Parmi les expérimentions politiques hasardeuses tentées durant le second mandat d’Emmanuel Macron, le vote de confiance demandé lundi 8 septembre par François Bayrou sur la situation des finances publiques restera dans les annales. Renversé par ses opposants, allant de la gauche au Rassemblement national, qui ont totalisé 364 voix, le centriste est non seulement le premier chef de gouvernement de la Ve République à tomber dans le cadre de cette procédure, mais il laisse derrière lui un champ de ruines.
La maigre coalition qui le soutenait s’est rétrécie avec la défection d’une élue macroniste du Nord, Violette Spillebout, qui coprésidait la commission d’enquête sur les violences en milieu scolaire, et avec les divisions des députés du parti Les Républicains (LR). Vingt-sept d’entre eux ont voté pour la confiance, dont le chef du groupe, Laurent Wauquiez, mais 13 ont choisi de dire non et 9 se sont abstenus.

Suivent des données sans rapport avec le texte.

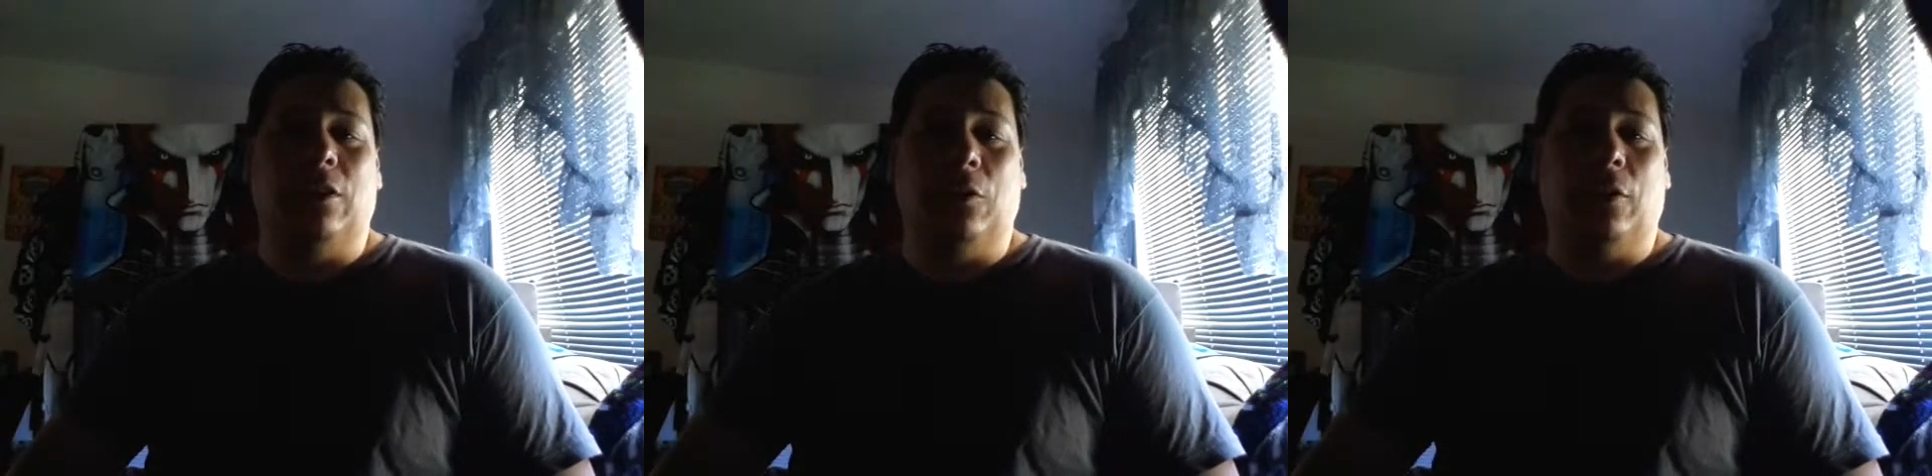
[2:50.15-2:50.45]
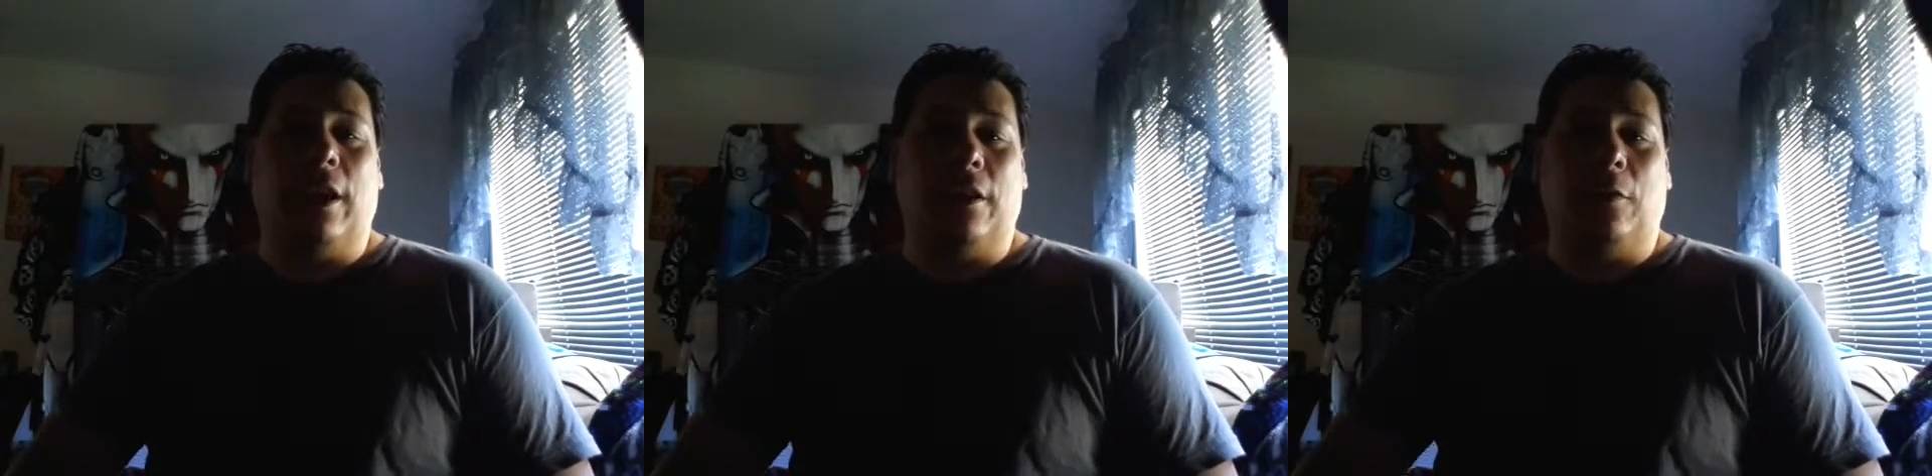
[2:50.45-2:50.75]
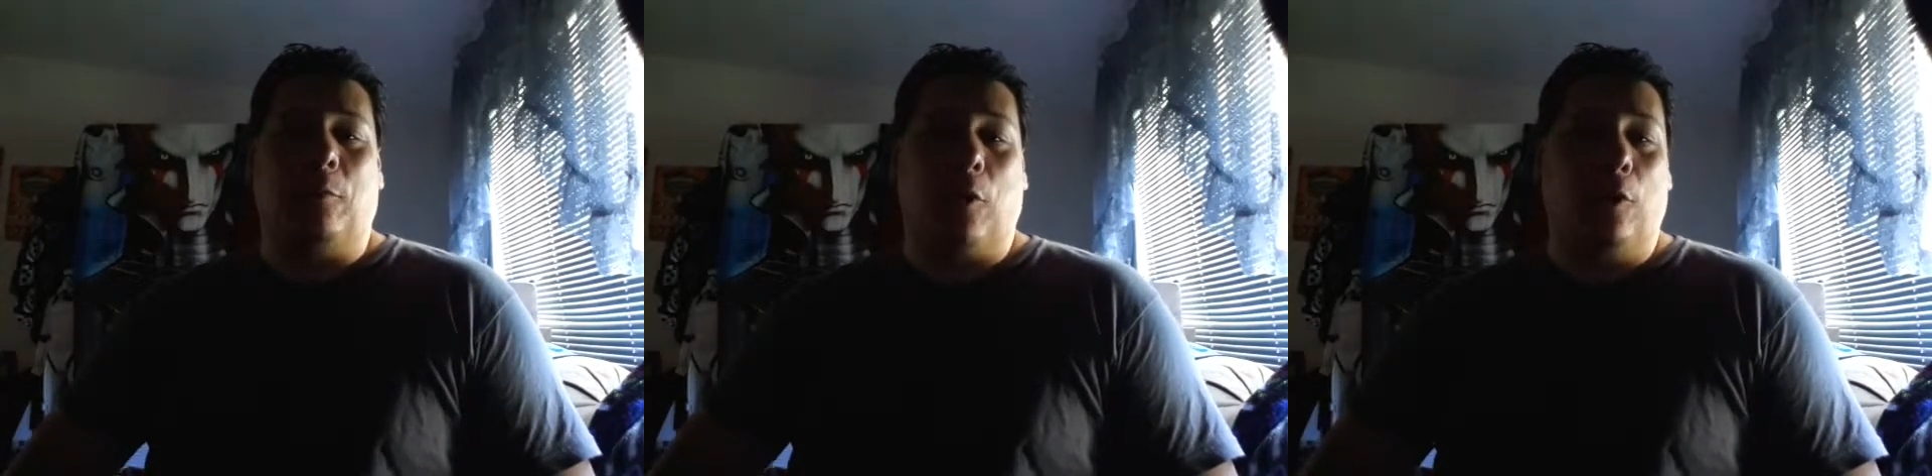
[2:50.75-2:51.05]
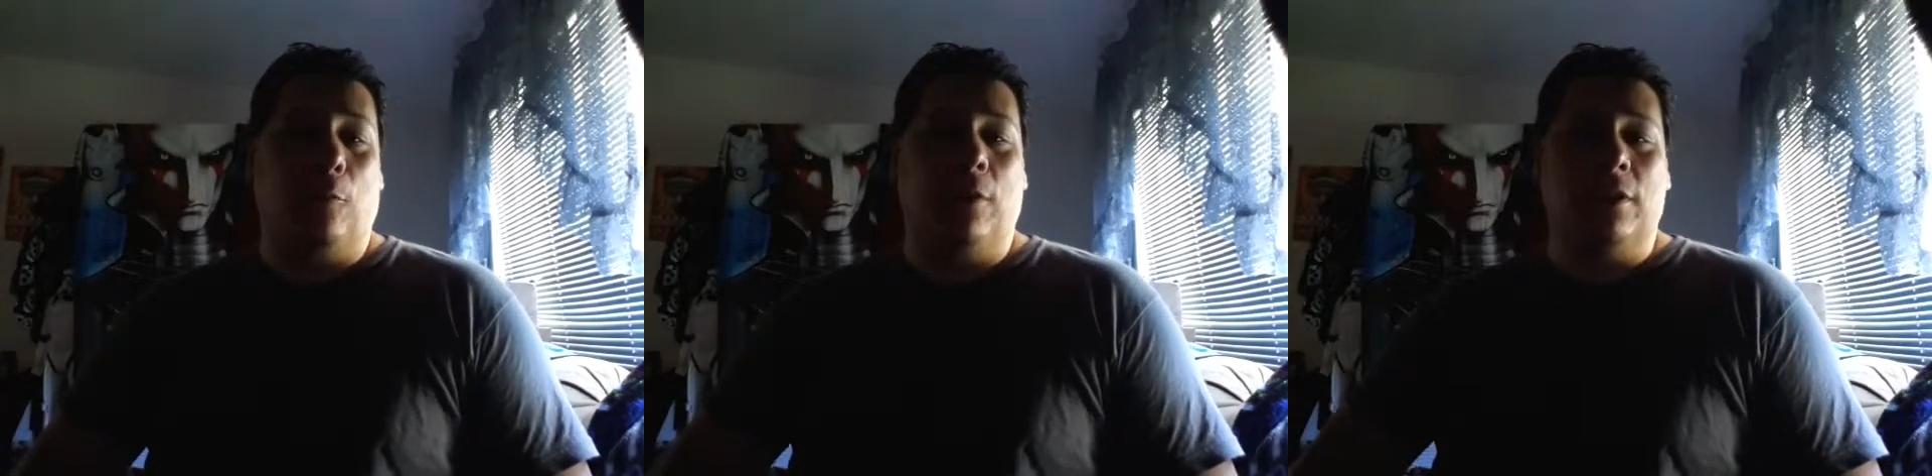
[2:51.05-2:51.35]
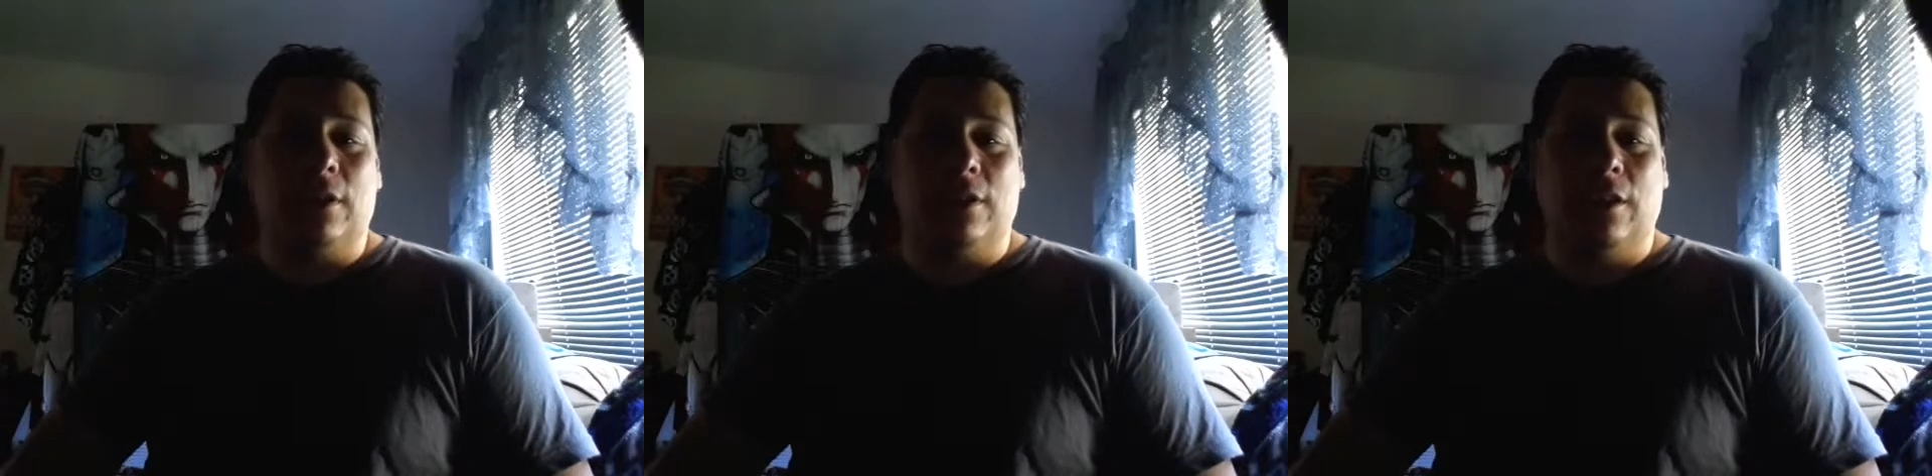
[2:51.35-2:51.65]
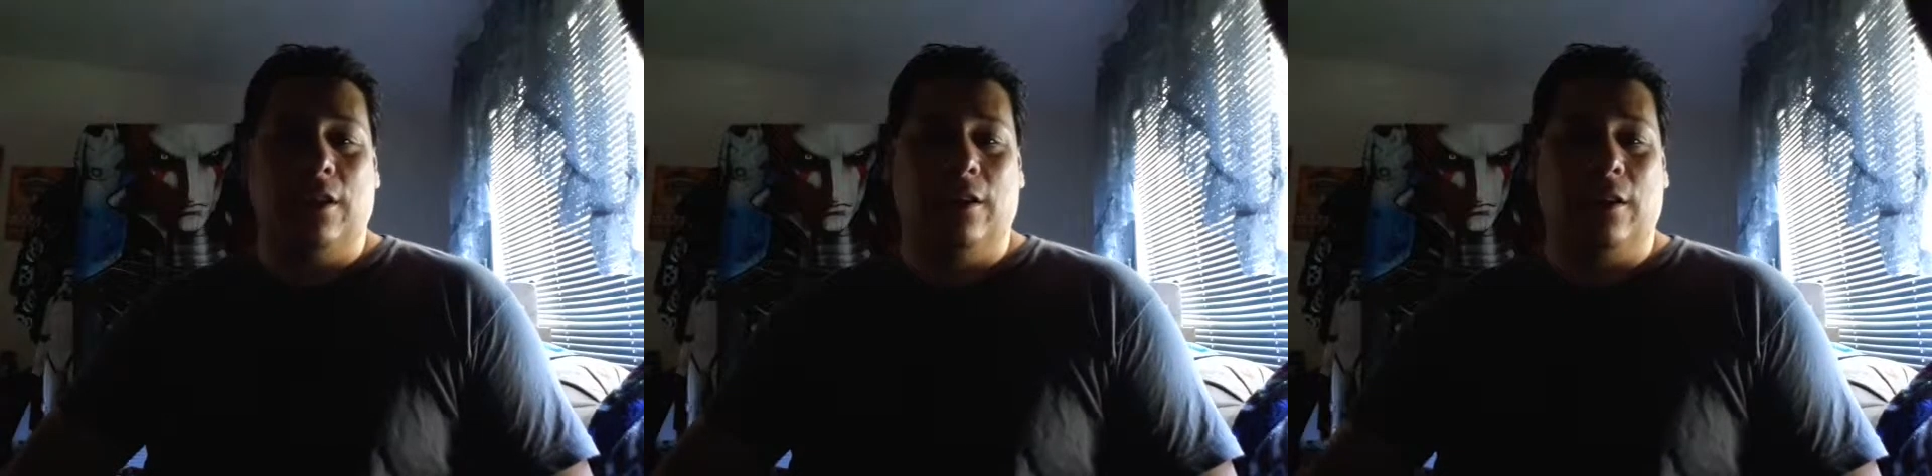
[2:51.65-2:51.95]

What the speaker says: to do that on purpose,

Si la question de la dette de la France avait été prise aussi au sérieux que François Bayrou le proclamait, alors elle n’aurait jamais dû prêter à un tel coup politique. Parce qu’il sentait que tout lui échappait, le président du MoDem a choisi de se préoccuper de sa personne : tomber à son heure et à ses conditions au terme d’un ultime plaidoyer axé sur la gravité de la situation. Le désastre qui en résulte est total. Au-delà du camouflet qu’il a subi, rien n’est réglé sur le fond et le président de République se retrouve dans une situation politique de plus en plus inextricable.
Pour le camp présidentiel, qui rêvait, en 2017, de restructurer le champ politique en deux blocs, progressistes contre nationalistes, la séquence qui s’est ouverte en 2022, lors du second mandat d’Emmanuel Macron, ressemble davantage à la poursuite de la décomposition qui affecte depuis des années les partis de gouvernement. Les macronistes et leurs alliés se portent à peine mieux que le Parti socialiste et LR qu’ils prétendaient supplanter. A la perte de la majorité absolue en 2022 a succédé, deux ans plus tard, celle de la majorité tout court, au terme d’une dissolution, cet autre coup qui s’est avéré une faute politique, dont les effets se révèlent toujours plus délétères.
La France n’est pas le seul pays à devoir gérer la pression des extrêmes et l’émiettement des partis politiques. Mais la culture du compromis, largement développée chez ses voisins, reste à domestiquer et l’exécutif a largement sous-estimé dans ses tentatives d’approche la forte impopularité de la politique qu’il défend. Même s’ils se disent prêts à s’émanciper de La France insoumise, les socialistes étaient d’autant moins enclins à s’engager dans un pacte de non-censure que le plan de François Bayrou est considéré comme fondamentalement injuste par leurs électeurs.
La situation de blocage dans laquelle s’est installé le pays est grave. Les politiques publiques sont à l’arrêt, la tension sociale s’accroît, le décalage s’accentue entre le rôle que veut jouer le président sur la scène mondiale et les moyens effectifs dont il dispose pour tenir ses engagements.
Au fond de cette impasse, le danger majeur qui menace notre pays, l’accès de l’extrême droite au pouvoir, ne cesse de grandir. Marine Le Pen accentue la pression sur Emmanuel Macron pour tenter d’obtenir une nouvelle dissolution qui, selon les sondages, tournerait à l’avantage de son parti. Ce péril pour notre République ne peut être circonscrit, à l’Assemblée, que par une entente, au minimum, entre les macronistes, les socialistes et LR. Avec sa sortie piteuse, François Bayrou n’a rien fait pour leur faciliter la tâche.